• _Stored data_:
-=-=-

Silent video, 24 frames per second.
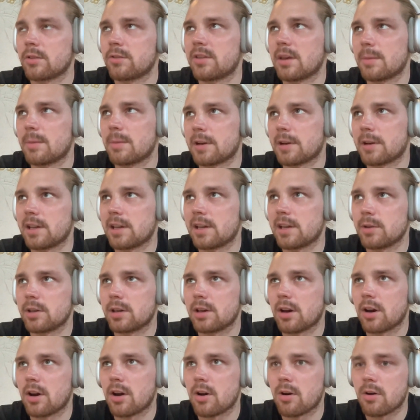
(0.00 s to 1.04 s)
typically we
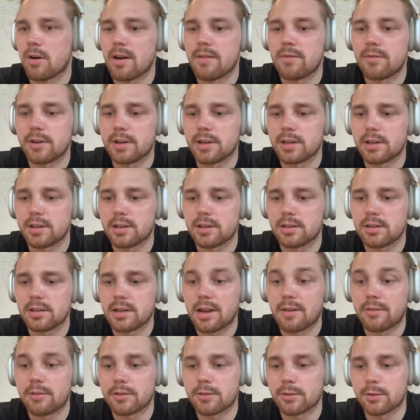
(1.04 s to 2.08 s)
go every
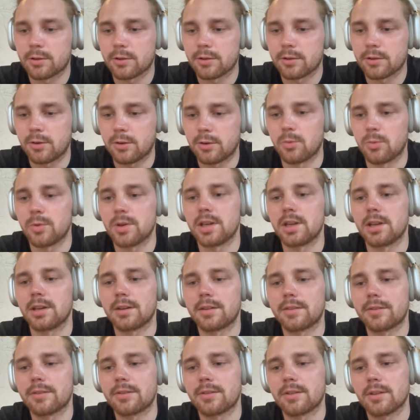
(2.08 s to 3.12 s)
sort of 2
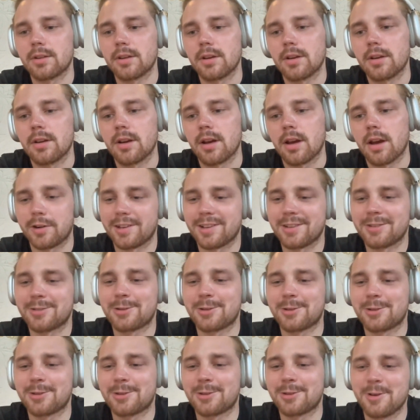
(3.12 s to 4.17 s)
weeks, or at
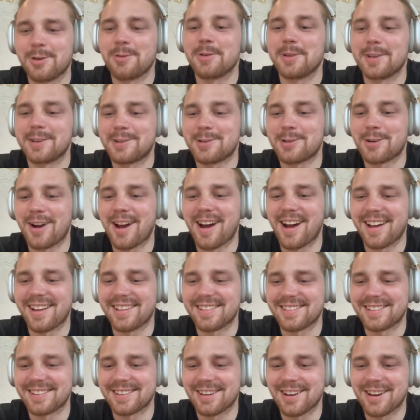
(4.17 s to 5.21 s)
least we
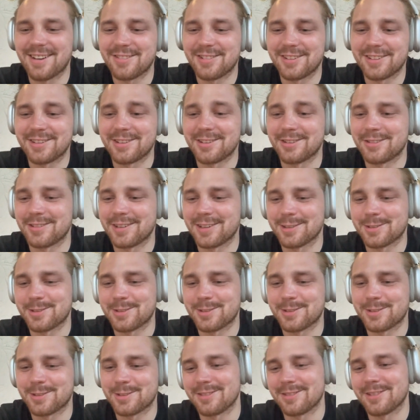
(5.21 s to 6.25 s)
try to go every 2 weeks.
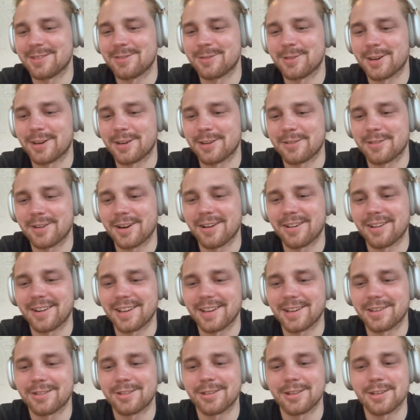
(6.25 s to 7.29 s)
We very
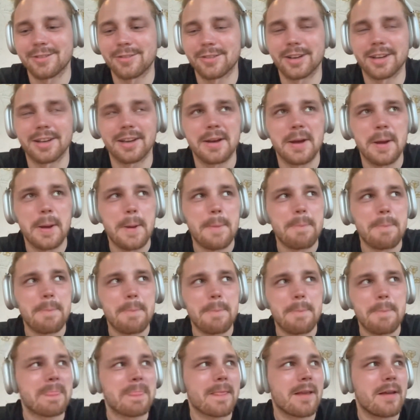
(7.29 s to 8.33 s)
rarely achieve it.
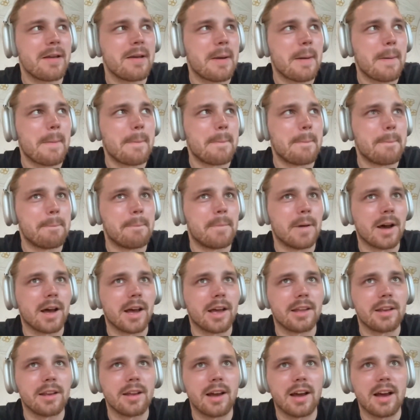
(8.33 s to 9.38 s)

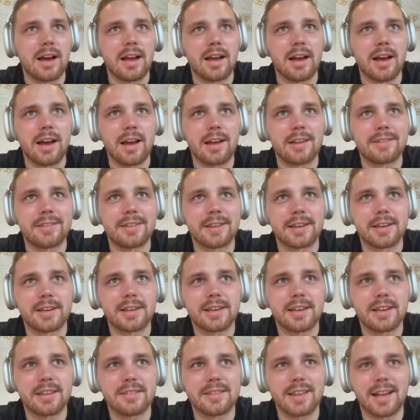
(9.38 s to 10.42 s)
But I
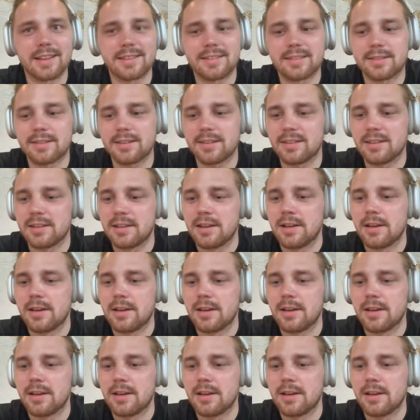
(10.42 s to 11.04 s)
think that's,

-=-=-

• _Task directions_: What is needed is a verbatim transcription of the records, minus the pictures.

• _The completed task_:
Silent video, 24 frames per second.
(0.00 s to 1.04 s)
typically we
(1.04 s to 2.08 s)
go every
(2.08 s to 3.12 s)
sort of 2
(3.12 s to 4.17 s)
weeks, or at
(4.17 s to 5.21 s)
least we
(5.21 s to 6.25 s)
try to go every 2 weeks.
(6.25 s to 7.29 s)
We very
(7.29 s to 8.33 s)
rarely achieve it.
(8.33 s to 9.38 s)

(9.38 s to 10.42 s)
But I
(10.42 s to 11.04 s)
think that's,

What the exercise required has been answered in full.